Mythology and Religion
- Echo in Classical Mythology was famous for having a gift with speaking and a beautiful voice -- but one day she misused her ability, and Hera cursed her to only ever repeat the last thing that had been said to her. Eventually her heart was broken so that she faded away to nothing but her voice -- and obviously, an echo can always reproduce exactly what was said before.
- In Japanese legend, the Youkai known as "yamabiko" are known for stalking people in the mountains, terrorizing them by repeating everything they say back to them in their own voice. Now, guess what "yamabiko" means in Japanese...?
- The Oohnorak spiders of Bionicle use Telepathy to read the minds of their victims, then mimic the voice of a person they know to lure them into a trap. Otherwise, they can't actually talk (aside from their own spider language, of course).
- Chisato of Suikoden V is known as The Woman of a Thousand Voices, and for good reason: she can do astounding things with her voice. Her range is so fantastic that, at one point, she perfectly duplicates the voice of a pirate captain to trick his crew into lowering their guard at a critical moment. As a member of the Loyalist Army, she also functions as the Voice Changer, enabling the player to alter the sound of the Prince's voice.
- The Quropeco from Monster Hunter Tri, it can mimic an array of monster cries. Which can turn a simple hunt into a nightmare
- Peter Pan once again demonstrates this ability of his in Kingdom Hearts, drawing Captain Hook out of hiding by imitating Smee's voice from the other side of a door.
- One of the powers Vox uses the most in the Whateley Universe. She's a Siren, so she can do a lot more than just Voice Changeling. Including perfectly imitating a pop singer and the singer's backup singers and the singer's background musicians, all at the same time.
- In Powerpuff Girls, Grubber shows this ability in the episode about prank calls. In particular, he copies the Mayor's voice to make fake crises and divert the Powerpuff Girls. What makes it doubly funny is that Grubber is usually The Unintelligible.
- Though in "Buttercrush", he did an absolutely terrible impression of Buttercup.
- In one episode of Dexter's Laboratory, Dexter adopted this ability. Some kind of machine enabled him to copy the exact voices of others. This was in the babysitting episode, where he used the voices of the babysitter and her boyfriend to sever their relationship, so that he could move in himself.

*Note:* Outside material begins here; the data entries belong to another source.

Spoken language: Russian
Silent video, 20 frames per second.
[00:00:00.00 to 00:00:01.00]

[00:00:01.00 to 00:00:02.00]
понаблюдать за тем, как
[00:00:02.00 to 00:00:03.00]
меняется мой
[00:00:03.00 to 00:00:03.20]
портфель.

- An episode of Futurama had Prof. Farnsworth invent a machine that made anyone sound like him (needless to say it was quickly borrowed by Hermes's son Dwight and Farnsworth's clone Cubert). His explanation?

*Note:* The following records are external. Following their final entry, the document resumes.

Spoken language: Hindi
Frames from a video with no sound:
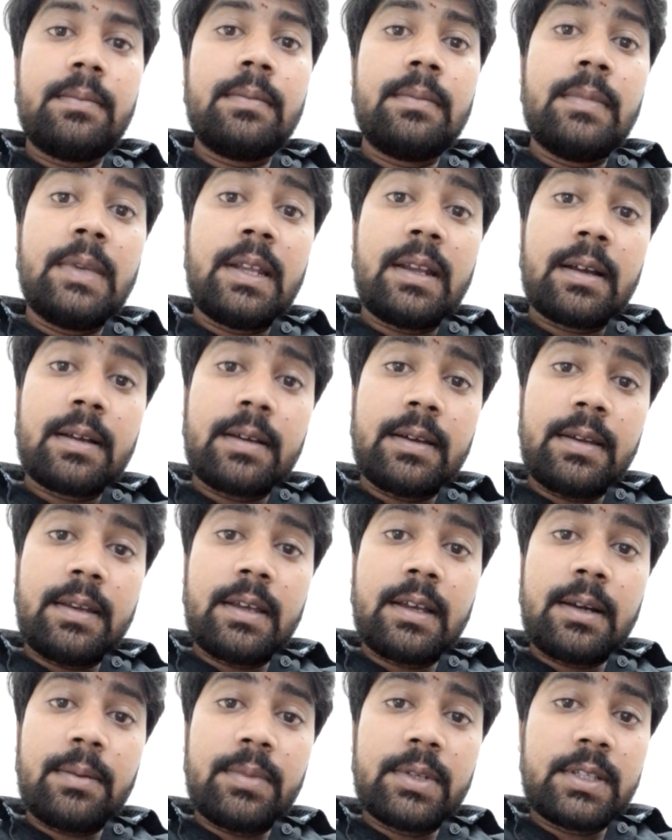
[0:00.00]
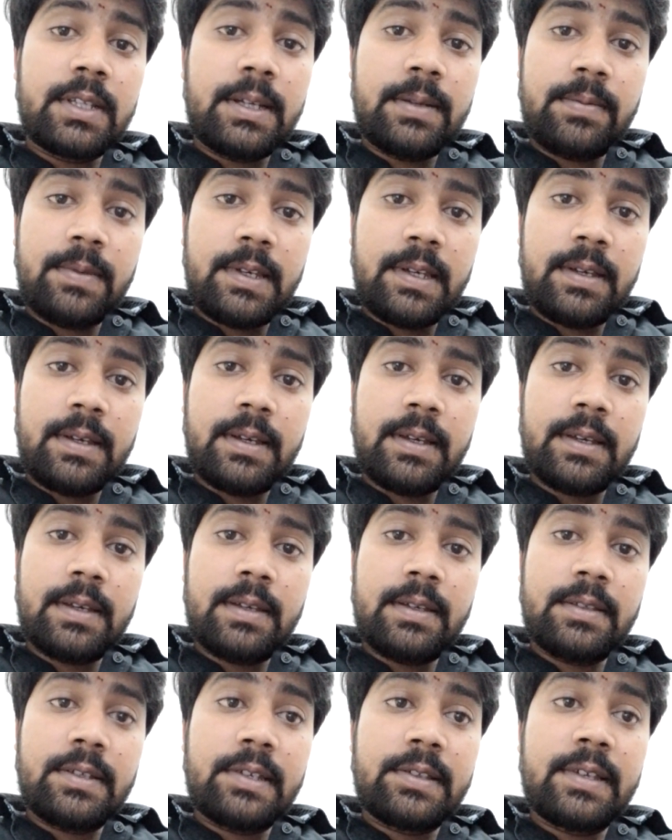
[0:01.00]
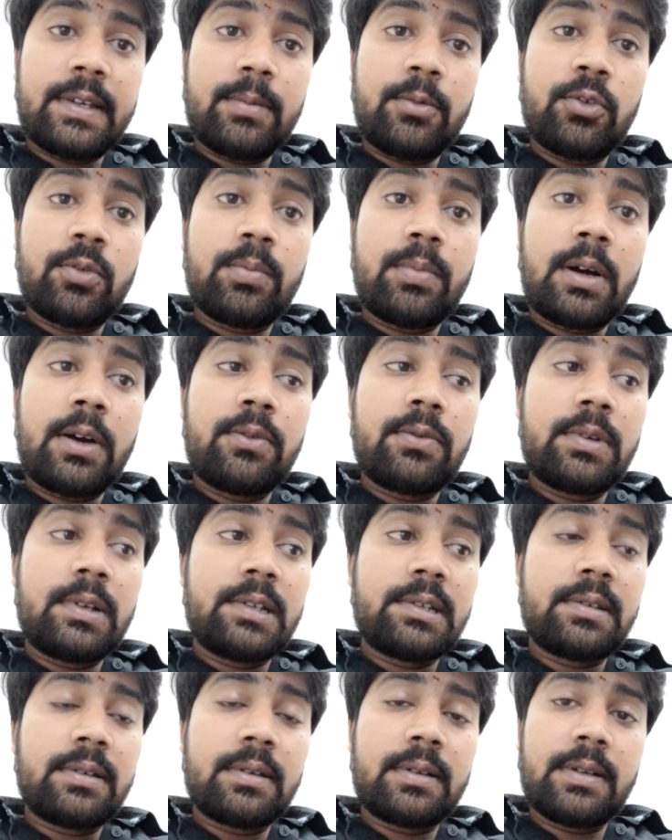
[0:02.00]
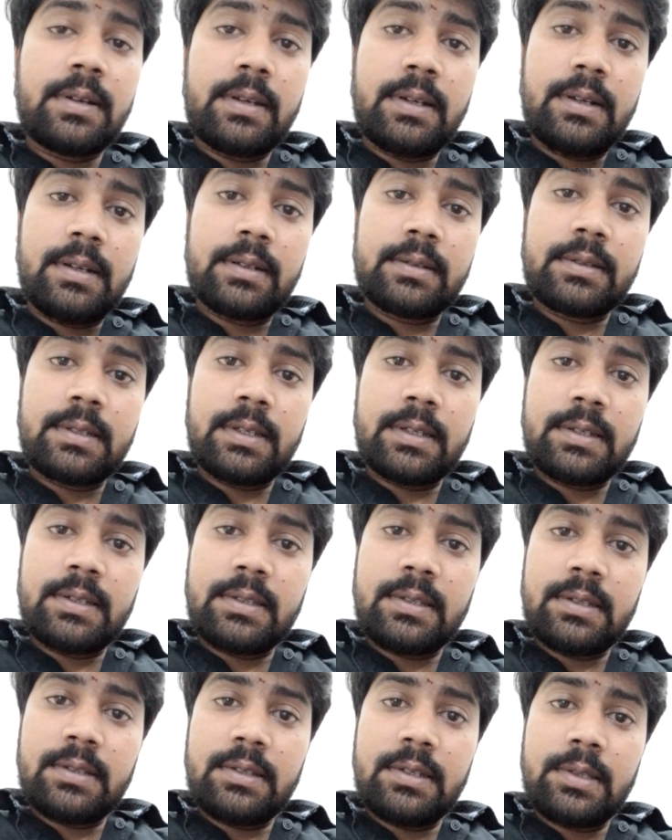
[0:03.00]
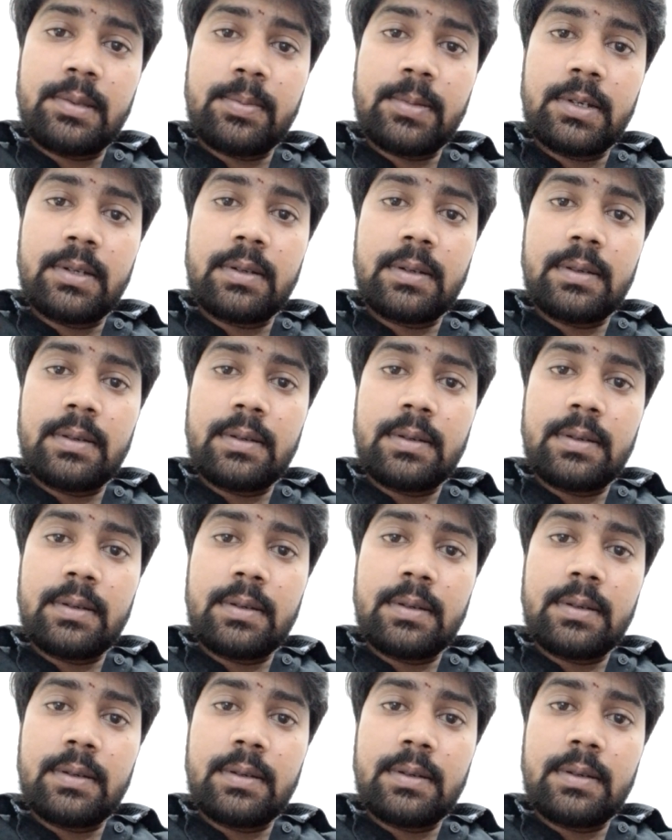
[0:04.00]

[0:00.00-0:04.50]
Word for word: मेरा कहने का मतलब ये है कि जैसे हम लोग बाउंडेशन करने लगते हैं किसी चीज़ पर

- In the DC Animated Universe, Superman has this ability. It's explained as "precise muscle control."
- In an episode of Rugrats, Angelica steals an invention of Stu's which allows her to speak in the voice of her mother Charlotte, she uses it to buy things and throw a party for herself. Though it still contains her usual childish inflections such as "bestest" and "ezackly".
- Arnold does a perfect impression of his grandpa over the phone as he calls in sick to school when he and Gerald cut class.
- In the Donkey Kong Country episode "Kong for a Day", Krusha uses his imitation of DK's voice to insult Dixie and Diddy, making the both of them get angry at DK.
- One episode of American Dad had Francine do this to Stan during her "kidnapping" of Roger.
- "Meddlers! If I were human, I will actually find that amusing!"